[Input data Boundary: Start]

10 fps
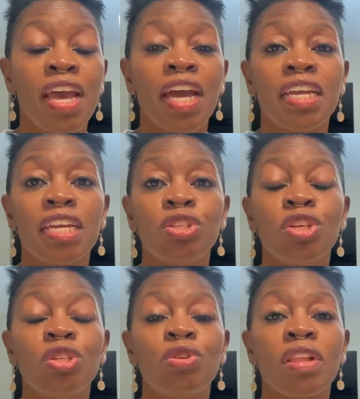And it can
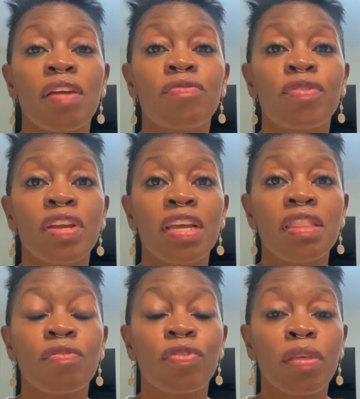change your life
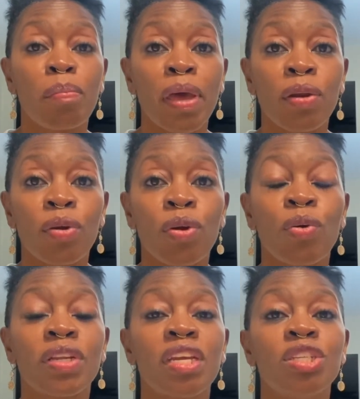either for the better,
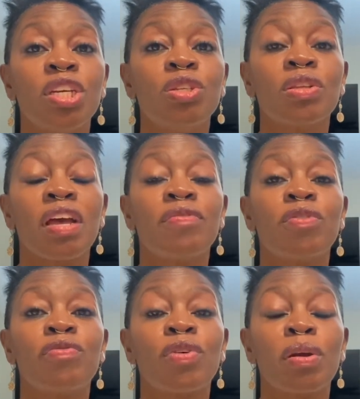or it can change your life
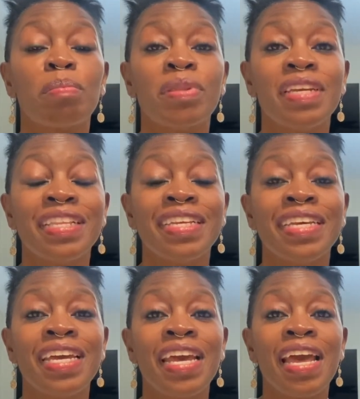for
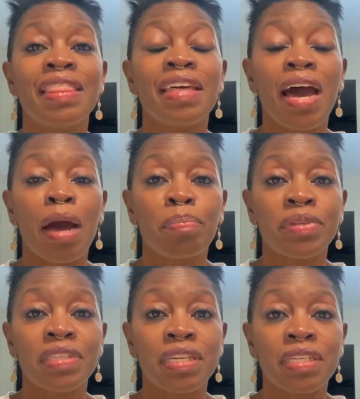completely the
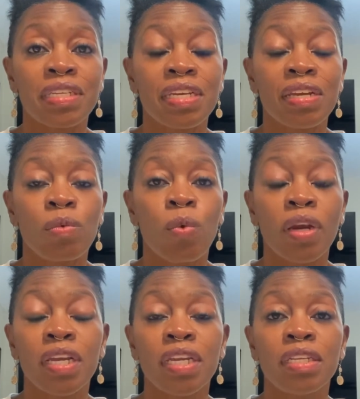opposite.
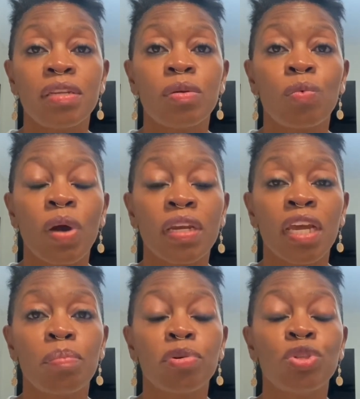One
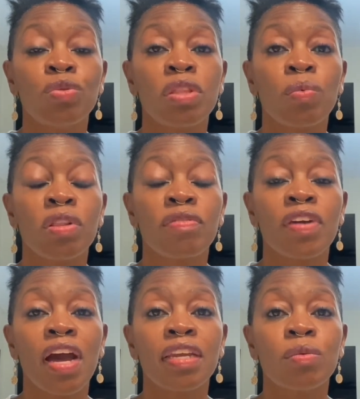can put you in the will of
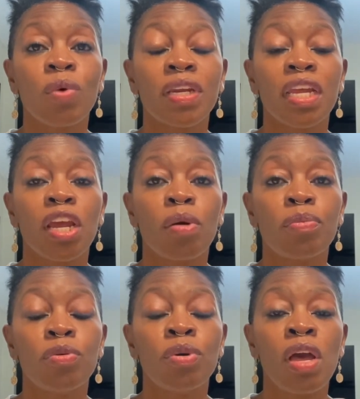God, and one can help
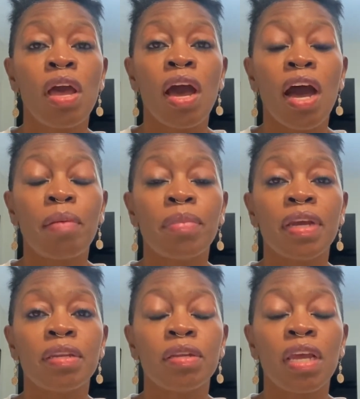you
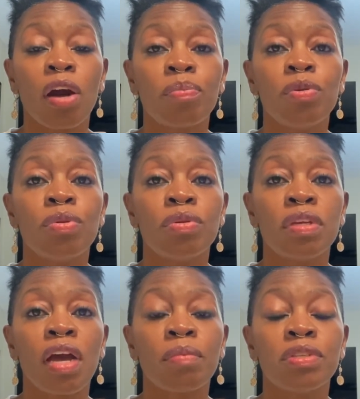
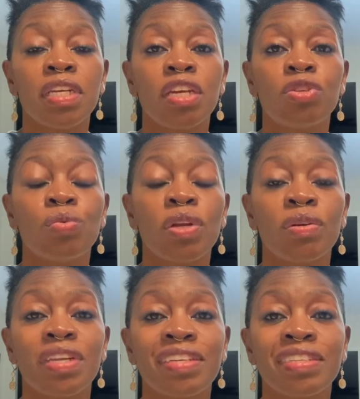to get to where
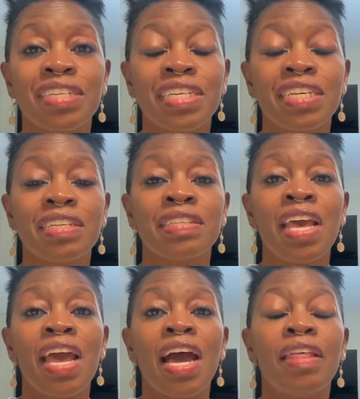your destiny is,
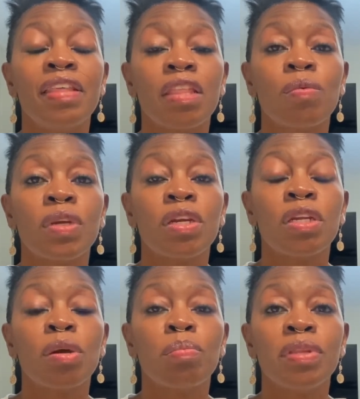and the other one
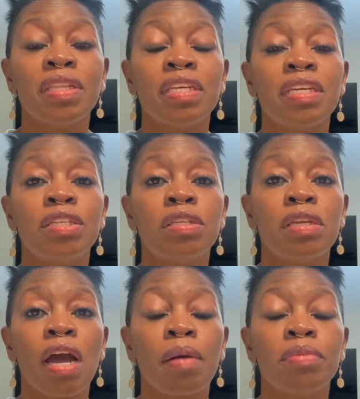can completely
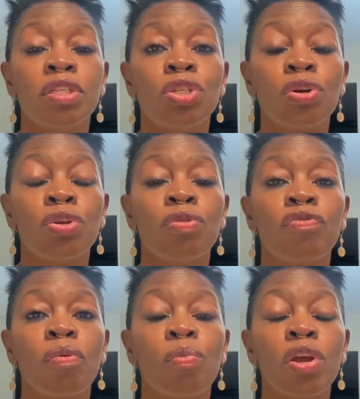deter you
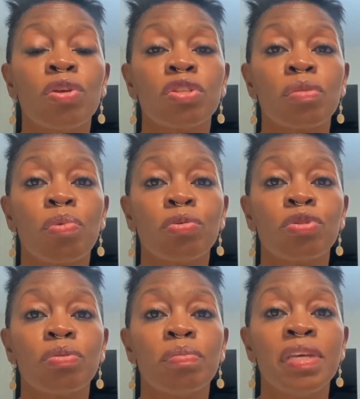from where you're
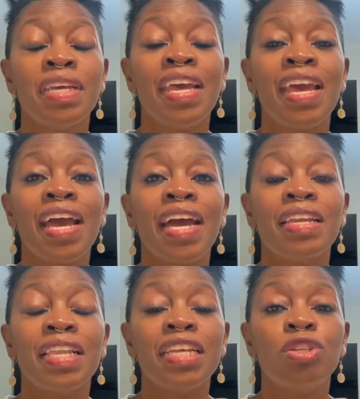supposed to be
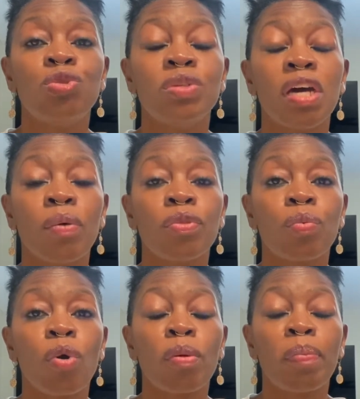and lead you down the
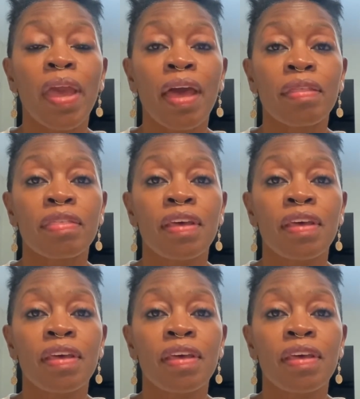wrong path.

[Input data Boundary: End]

### Directions
In the records above, locate the line with "from where you're"; output it and each line after it through the last one, exactly, omitting pictures.

### Solution
from where you're
supposed to be
and lead you down the
wrong path.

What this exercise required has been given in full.